### Instructions to follow:
Copy exactly the lines of the data below that run from the line holding "[0:00.00-0:01.00]" through the line holding "[0:10.00-0:11.00]", both ends included.

### Records drawn from a dataset:

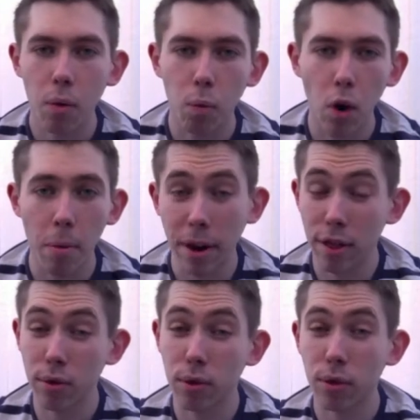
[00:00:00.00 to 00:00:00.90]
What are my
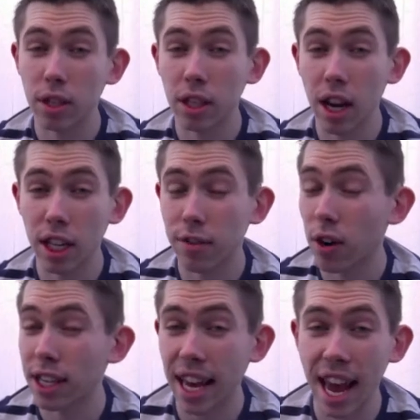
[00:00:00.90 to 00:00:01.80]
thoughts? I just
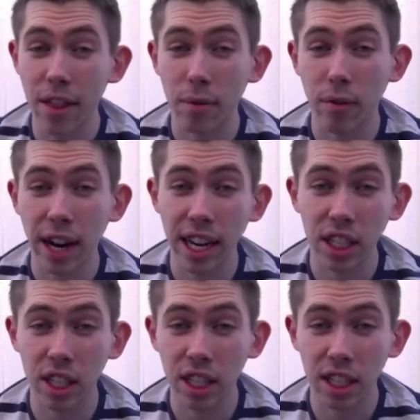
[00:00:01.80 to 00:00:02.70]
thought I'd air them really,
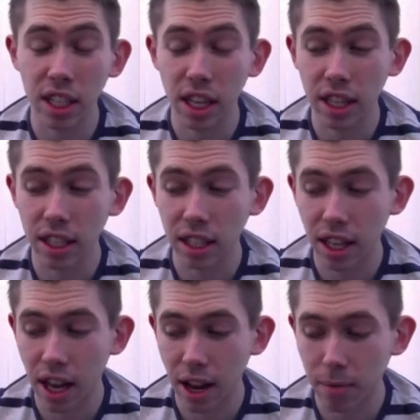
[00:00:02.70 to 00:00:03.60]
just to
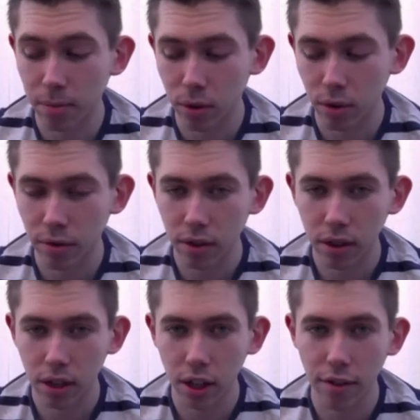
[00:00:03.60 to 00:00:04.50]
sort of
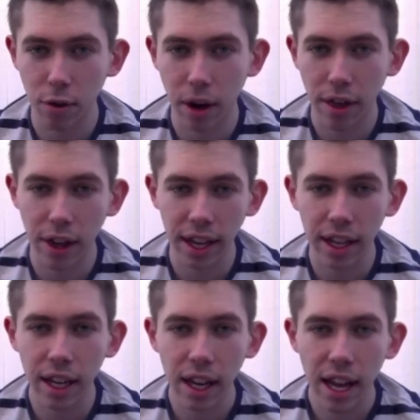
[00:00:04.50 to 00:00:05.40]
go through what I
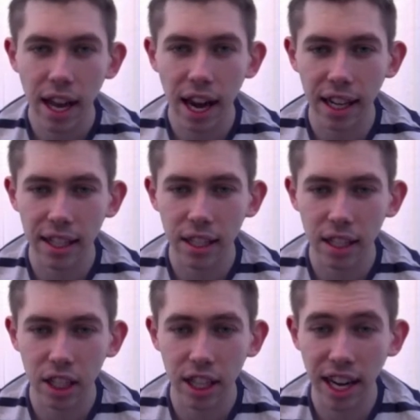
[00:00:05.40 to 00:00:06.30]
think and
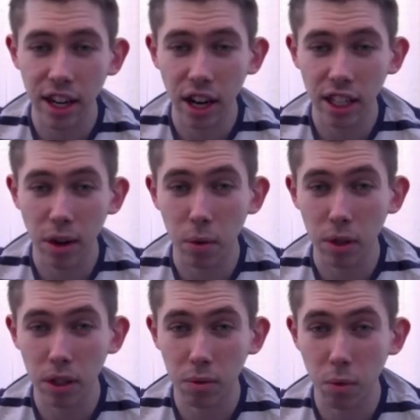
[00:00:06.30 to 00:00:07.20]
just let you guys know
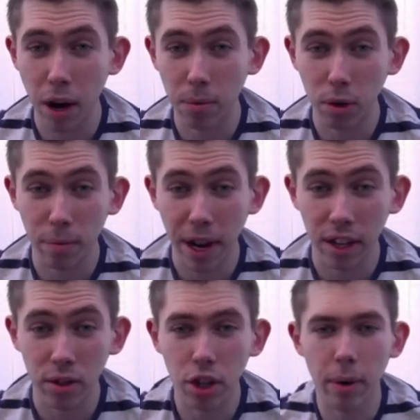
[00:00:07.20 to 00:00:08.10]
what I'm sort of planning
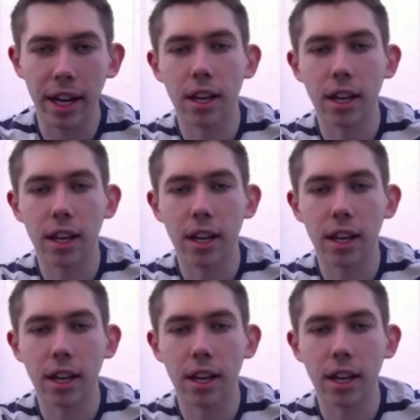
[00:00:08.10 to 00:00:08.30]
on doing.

...

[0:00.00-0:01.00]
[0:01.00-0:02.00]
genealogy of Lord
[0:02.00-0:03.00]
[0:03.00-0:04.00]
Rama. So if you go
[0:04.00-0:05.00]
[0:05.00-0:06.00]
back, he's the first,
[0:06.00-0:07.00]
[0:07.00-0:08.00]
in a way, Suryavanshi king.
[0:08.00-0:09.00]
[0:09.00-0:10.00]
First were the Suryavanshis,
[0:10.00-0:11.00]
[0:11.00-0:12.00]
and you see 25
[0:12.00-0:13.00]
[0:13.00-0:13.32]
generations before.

### Worked solution:
[0:00.00-0:01.00]
[0:01.00-0:02.00]
genealogy of Lord
[0:02.00-0:03.00]
[0:03.00-0:04.00]
Rama. So if you go
[0:04.00-0:05.00]
[0:05.00-0:06.00]
back, he's the first,
[0:06.00-0:07.00]
[0:07.00-0:08.00]
in a way, Suryavanshi king.
[0:08.00-0:09.00]
[0:09.00-0:10.00]
First were the Suryavanshis,
[0:10.00-0:11.00]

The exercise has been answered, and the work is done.